### TASK STATEMENT
Copy out precisely the lines of the material that follows, beginning with the line containing "[00:34:38.69 to 00:34:39.19]" and ending with its last line; exclude pictures.

=== Section Start ===

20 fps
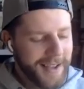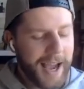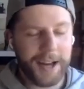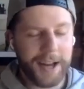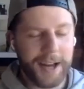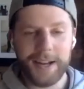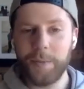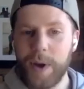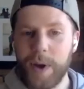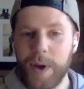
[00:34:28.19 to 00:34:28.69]
I
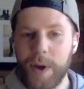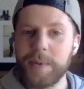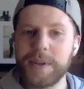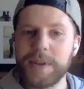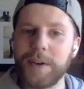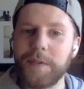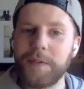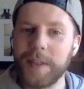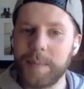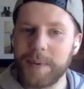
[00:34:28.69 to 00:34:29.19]
weighed
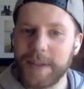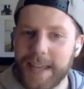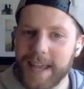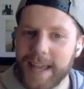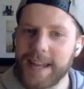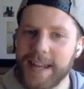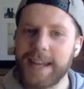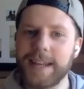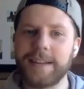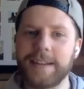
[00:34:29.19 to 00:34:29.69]
myself at the
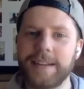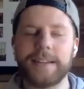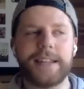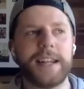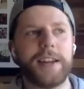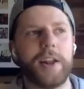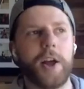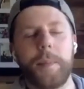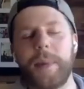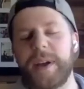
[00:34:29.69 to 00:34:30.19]
beginning,
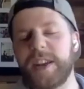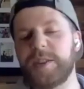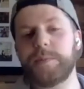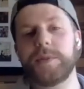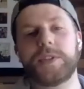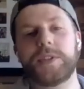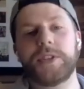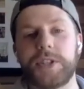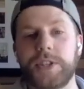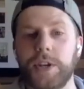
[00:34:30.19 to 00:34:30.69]
did all
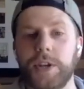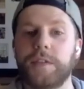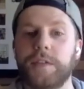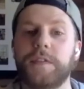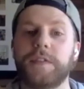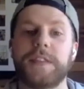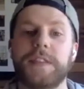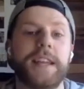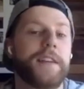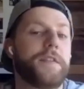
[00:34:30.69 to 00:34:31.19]
measurements and stuff,
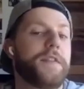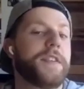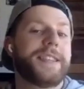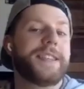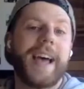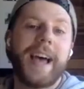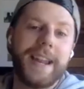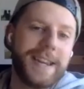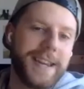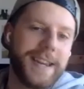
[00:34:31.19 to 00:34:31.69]
did it for
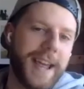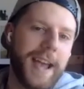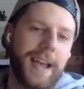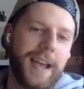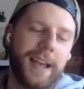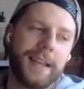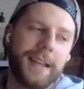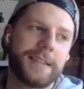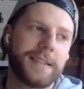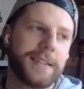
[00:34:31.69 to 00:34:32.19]
10
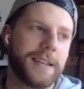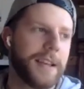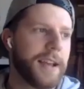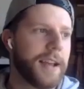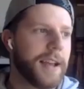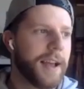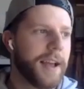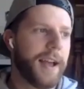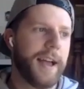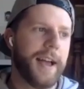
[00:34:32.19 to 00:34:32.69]
days.
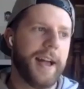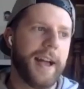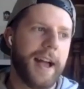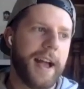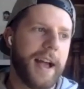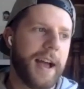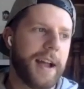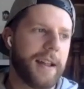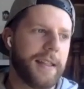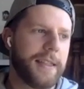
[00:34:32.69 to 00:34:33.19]

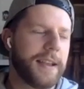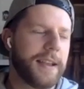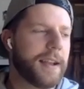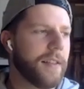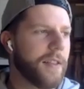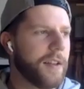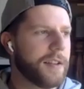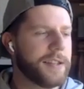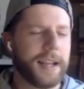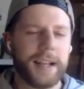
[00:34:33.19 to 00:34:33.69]
And I think I
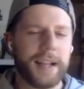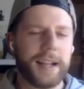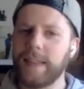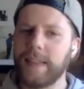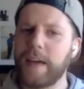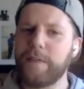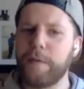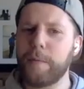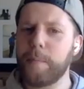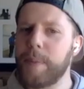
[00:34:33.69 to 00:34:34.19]
lost like
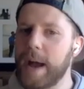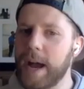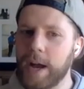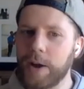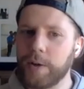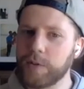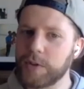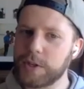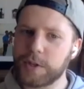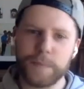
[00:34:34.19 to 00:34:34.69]
11
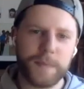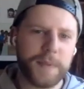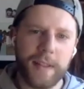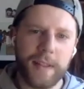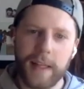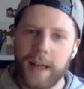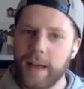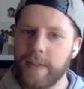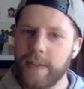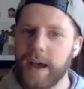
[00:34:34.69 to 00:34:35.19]
pounds or something
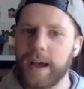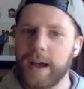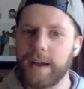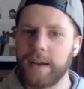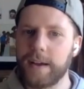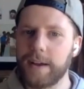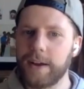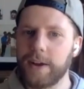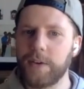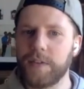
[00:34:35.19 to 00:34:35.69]
like that
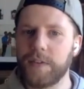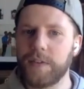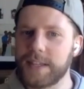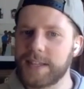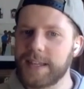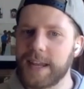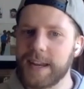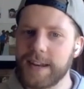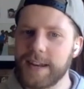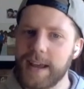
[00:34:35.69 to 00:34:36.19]
over the
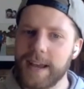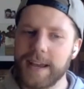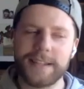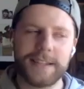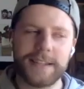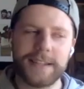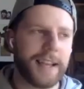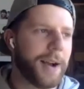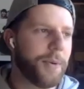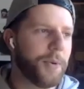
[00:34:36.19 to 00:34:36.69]
10 days.
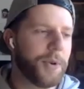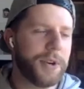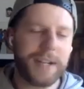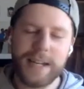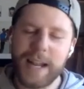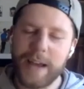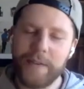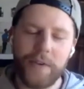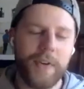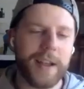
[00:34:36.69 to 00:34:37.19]
I would
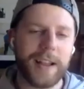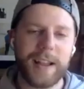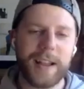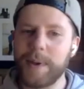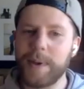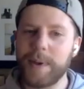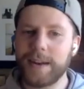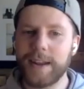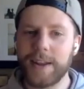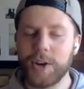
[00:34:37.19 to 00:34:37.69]
never
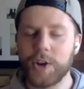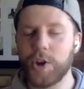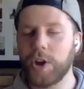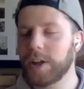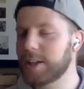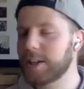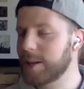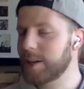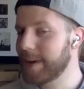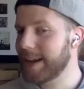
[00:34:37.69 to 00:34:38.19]
recommend it,
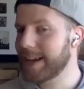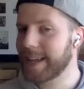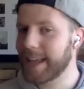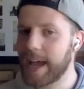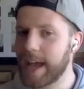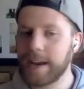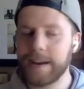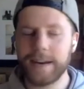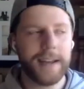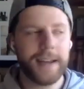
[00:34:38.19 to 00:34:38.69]
nor do it
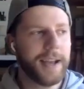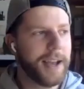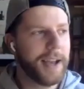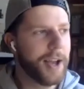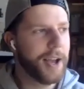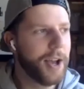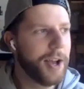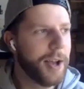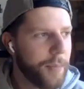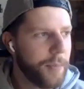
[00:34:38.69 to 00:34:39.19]
again.
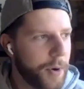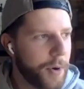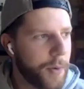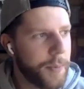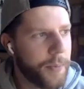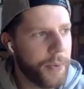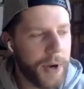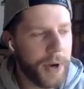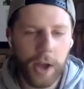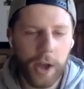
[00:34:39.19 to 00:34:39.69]
But we
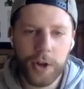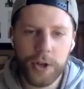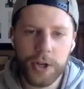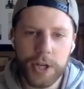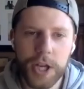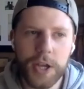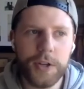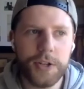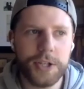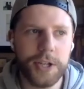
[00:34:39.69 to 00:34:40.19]
put it on
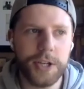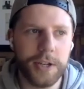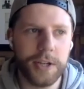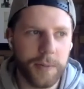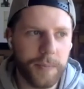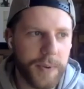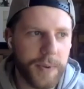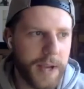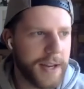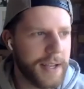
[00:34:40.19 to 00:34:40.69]
YouTube,
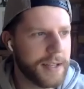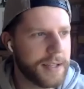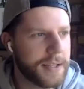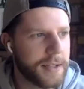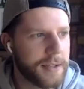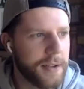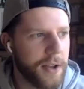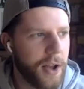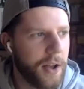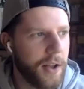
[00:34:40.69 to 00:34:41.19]
and it's
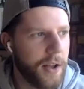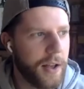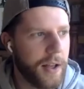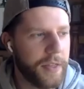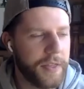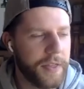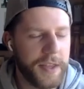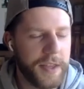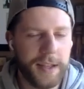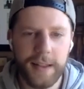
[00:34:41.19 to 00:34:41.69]
got, I
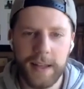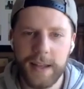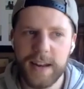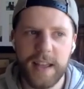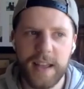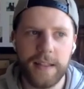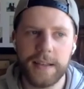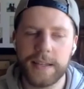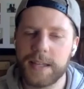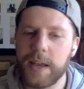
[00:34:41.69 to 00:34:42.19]
think, like
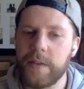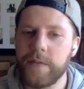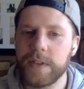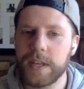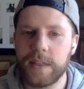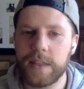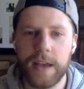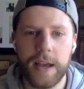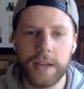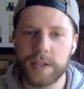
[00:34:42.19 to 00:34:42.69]
nearly
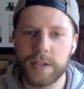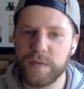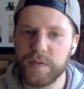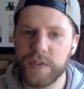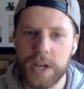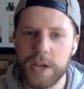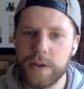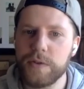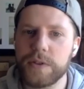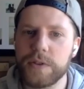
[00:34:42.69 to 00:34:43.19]
70,000
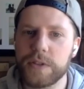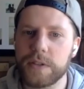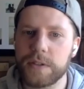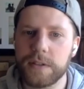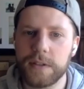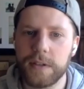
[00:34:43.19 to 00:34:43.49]
views.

=== Section End ===

### REPLY TO THE EXERCISE
[00:34:38.69 to 00:34:39.19]
again.
[00:34:39.19 to 00:34:39.69]
But we
[00:34:39.69 to 00:34:40.19]
put it on
[00:34:40.19 to 00:34:40.69]
YouTube,
[00:34:40.69 to 00:34:41.19]
and it's
[00:34:41.19 to 00:34:41.69]
got, I
[00:34:41.69 to 00:34:42.19]
think, like
[00:34:42.19 to 00:34:42.69]
nearly
[00:34:42.69 to 00:34:43.19]
70,000
[00:34:43.19 to 00:34:43.49]
views.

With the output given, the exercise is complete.